Minum air putih minimal 8 gelas sehari dan tidak menunda buang air besar juga akan
membantu kelancaran pergerakan saluran cerna secara keseluruhan
H. Prognosis

Dengan diagnosis yang akurat serta pembedahan, tingkat mortalitas dan morbiditas penyakit
apendisitis sangat kecil. Keterlambatan diagnosis akan meningkatkan morbiditas dan
mortalitas bila terjadi komplikasi. Serangan berulang dapat terjadi bila apendiks tidak
diangkat. Terminologi apendisitis kronis sebenarnya tidak ada (Mansjoer, 2000).

DAFTAR PUSTAKA
Baughman, Diane C dan Hackley, JiAnn C. 2000. Keperawatan Medikal Bedah: Buku Saku untuk
Brunner dan Suddarth. Jakarta: EGC.
Mansjoer, Arif. 2000. Kapita Selekta Kedokteran. Jakarta : EGC.
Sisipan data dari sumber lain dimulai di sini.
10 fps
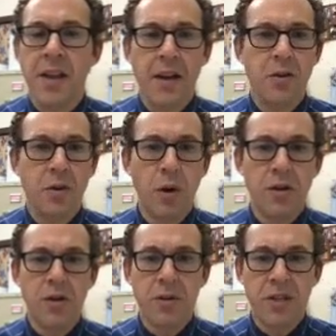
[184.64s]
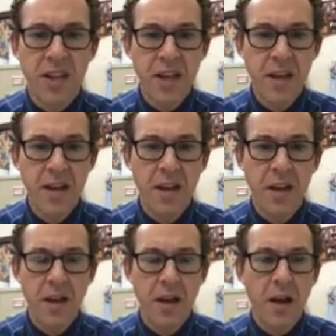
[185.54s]
that to what you see
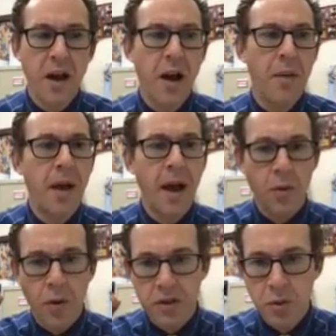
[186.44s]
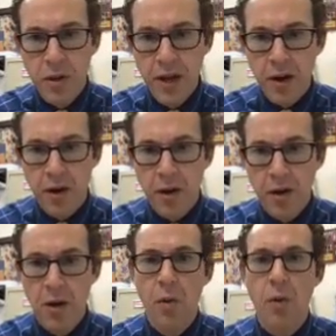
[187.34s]
and what you hear
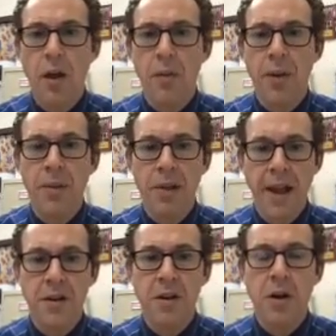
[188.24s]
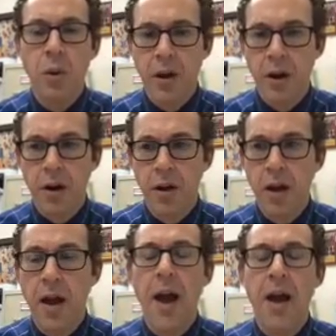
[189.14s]
will help them land quicker
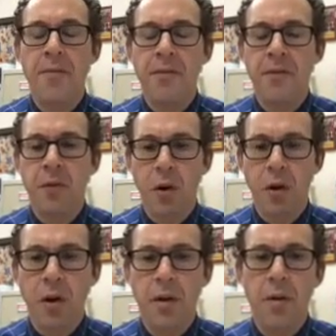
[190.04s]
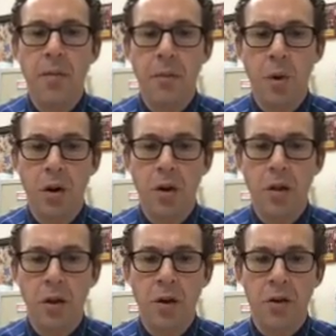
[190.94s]
and for more
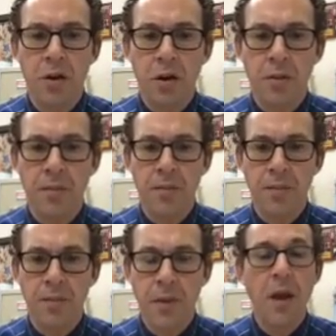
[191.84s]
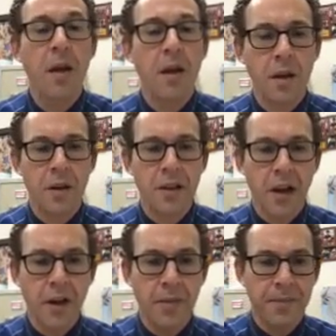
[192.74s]
long term. Good
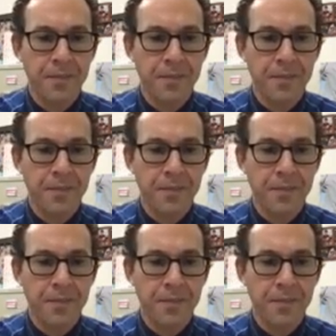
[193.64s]
luck.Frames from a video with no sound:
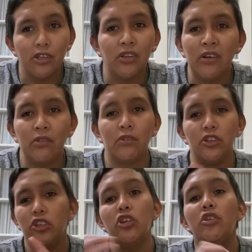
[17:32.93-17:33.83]
You
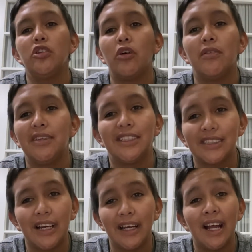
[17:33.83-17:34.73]
don't know if this
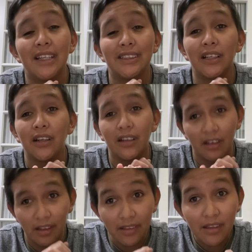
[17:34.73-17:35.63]
guy has a
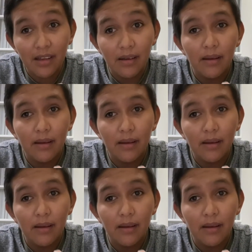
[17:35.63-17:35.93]
gun.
_____________2002. Kapita Selekta Kedokteran. Jakarta : EGC.
Sjamsuhidajat, R dan Wim de Jong. 2004. Buku Ajar Ilmu Bedah. Jakarta: EGC.
Smeltzer, Suzanne C dan Bare, Brenda G. 2002. Buku Ajar Medikal Bedah Edisi 8 Volume 2, Alih
Bahasa Kuncara, H.Y, dkk. Jakarta: EGC.
Wilkinson, Judith M dan Ahern, Nancy R. 2011. Buku Saku Diagnosis Keperawatan:
Diagnosis NANDA, Intervensi NIC, Kriteria Hasil Noc. Jakarta: EGC.